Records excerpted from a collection
--- START ---

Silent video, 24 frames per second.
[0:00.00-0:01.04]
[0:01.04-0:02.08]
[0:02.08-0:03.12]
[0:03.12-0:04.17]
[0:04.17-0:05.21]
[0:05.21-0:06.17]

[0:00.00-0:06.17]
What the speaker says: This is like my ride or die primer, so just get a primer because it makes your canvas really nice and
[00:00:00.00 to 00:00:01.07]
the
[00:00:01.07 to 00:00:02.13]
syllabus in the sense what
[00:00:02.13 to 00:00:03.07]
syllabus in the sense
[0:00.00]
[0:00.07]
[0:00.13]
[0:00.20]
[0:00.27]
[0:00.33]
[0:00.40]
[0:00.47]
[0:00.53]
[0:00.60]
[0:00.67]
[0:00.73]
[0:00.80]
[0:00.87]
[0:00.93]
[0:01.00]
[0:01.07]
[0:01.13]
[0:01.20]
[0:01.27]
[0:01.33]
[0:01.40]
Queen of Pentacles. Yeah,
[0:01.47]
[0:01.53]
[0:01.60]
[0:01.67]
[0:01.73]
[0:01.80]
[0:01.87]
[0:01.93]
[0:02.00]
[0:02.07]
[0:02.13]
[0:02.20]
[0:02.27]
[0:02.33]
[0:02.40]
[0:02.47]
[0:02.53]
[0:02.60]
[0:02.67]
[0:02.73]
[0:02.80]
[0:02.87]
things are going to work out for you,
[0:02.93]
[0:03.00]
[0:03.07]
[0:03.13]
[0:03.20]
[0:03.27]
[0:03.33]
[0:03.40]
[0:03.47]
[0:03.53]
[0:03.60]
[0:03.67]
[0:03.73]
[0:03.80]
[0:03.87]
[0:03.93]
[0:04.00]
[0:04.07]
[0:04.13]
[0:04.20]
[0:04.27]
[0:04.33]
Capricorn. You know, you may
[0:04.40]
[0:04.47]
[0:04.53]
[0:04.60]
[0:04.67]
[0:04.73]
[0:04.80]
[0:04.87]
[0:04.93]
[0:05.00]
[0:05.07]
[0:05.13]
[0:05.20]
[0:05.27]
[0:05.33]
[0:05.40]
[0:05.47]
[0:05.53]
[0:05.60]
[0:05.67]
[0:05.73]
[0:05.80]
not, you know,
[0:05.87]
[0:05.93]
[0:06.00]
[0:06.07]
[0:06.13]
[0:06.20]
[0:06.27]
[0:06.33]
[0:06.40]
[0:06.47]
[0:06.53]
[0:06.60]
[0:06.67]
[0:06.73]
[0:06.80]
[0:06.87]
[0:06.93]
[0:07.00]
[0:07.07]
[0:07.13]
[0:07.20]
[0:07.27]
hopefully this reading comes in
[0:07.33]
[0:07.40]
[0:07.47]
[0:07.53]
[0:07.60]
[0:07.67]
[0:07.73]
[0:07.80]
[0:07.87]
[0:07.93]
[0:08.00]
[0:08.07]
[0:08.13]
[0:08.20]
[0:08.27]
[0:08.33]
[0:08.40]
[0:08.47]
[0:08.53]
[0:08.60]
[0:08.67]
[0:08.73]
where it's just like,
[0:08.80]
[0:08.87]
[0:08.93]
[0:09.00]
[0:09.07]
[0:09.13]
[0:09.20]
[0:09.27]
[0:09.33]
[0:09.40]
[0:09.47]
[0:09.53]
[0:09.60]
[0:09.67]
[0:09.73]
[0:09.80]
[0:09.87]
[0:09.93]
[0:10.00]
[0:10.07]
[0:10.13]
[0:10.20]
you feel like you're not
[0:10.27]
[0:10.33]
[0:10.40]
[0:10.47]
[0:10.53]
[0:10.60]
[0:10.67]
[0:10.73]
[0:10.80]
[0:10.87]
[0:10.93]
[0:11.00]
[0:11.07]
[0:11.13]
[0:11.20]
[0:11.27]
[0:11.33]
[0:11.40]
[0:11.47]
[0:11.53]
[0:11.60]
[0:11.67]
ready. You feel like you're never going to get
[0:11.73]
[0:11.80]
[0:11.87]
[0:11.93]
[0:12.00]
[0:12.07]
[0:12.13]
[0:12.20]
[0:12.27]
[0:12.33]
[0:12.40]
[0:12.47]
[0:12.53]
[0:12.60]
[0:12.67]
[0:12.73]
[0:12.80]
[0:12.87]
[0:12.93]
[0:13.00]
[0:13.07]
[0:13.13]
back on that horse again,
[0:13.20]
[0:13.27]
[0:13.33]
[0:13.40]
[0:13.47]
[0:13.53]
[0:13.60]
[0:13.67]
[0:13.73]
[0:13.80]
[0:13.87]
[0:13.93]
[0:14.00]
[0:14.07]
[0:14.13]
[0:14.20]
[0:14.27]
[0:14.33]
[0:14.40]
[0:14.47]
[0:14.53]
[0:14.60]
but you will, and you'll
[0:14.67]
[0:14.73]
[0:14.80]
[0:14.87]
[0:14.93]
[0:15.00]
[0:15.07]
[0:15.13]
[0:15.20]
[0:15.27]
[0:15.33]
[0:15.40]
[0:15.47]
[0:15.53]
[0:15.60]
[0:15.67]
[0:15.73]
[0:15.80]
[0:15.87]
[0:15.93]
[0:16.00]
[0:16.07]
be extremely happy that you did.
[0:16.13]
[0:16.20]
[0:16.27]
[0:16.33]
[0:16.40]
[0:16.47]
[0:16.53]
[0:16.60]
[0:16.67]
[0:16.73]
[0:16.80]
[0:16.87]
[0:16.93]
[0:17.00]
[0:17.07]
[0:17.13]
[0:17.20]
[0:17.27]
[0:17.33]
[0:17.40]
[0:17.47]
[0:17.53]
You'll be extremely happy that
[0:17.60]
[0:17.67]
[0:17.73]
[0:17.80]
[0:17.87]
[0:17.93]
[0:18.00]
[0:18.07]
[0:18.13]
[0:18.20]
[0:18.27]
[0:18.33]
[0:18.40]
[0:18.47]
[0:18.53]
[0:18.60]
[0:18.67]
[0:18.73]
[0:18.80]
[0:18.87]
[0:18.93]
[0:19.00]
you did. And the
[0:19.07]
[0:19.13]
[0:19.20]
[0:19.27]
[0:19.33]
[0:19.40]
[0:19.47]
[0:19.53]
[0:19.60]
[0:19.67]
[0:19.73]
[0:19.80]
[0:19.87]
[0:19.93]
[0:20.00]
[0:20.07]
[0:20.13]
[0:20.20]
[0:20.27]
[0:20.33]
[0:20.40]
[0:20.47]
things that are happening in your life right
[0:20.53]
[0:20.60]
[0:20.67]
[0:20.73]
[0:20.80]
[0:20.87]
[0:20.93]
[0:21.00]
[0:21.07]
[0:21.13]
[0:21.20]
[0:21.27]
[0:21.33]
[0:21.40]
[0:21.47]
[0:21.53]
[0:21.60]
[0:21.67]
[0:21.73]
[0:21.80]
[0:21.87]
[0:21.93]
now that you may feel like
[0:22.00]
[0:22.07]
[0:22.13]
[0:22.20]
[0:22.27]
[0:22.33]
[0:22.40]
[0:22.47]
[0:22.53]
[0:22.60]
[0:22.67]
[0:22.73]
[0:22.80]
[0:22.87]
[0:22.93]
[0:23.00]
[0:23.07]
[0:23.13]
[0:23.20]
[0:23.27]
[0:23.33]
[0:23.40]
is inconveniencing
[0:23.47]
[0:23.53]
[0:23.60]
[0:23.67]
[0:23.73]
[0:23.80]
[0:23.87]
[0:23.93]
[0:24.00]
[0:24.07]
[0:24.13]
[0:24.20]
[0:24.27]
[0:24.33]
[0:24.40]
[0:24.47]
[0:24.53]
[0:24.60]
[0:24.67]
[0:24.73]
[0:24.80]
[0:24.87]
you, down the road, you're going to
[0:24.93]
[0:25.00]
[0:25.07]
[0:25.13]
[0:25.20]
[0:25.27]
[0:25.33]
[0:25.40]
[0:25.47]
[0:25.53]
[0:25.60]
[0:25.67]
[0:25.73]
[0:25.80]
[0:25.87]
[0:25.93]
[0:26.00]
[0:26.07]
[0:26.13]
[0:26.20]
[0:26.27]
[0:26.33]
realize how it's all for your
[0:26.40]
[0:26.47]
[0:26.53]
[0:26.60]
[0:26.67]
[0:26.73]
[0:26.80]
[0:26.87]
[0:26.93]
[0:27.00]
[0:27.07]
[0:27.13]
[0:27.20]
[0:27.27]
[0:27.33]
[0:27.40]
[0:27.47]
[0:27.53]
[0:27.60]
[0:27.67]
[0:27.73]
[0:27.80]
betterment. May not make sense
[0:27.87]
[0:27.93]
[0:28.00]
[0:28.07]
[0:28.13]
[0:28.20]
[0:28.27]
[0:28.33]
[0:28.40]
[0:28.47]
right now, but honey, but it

--- END ---

What this task involves: What is needed is an exact copy of the entries from their first line down to the line with "What the speaker", that line included, and nothing beyond it.

Expected output:
Silent video, 24 frames per second.
[0:00.00-0:01.04]
[0:01.04-0:02.08]
[0:02.08-0:03.12]
[0:03.12-0:04.17]
[0:04.17-0:05.21]
[0:05.21-0:06.17]

[0:00.00-0:06.17]
What the speaker says: This is like my ride or die primer, so just get a primer because it makes your canvas really nice and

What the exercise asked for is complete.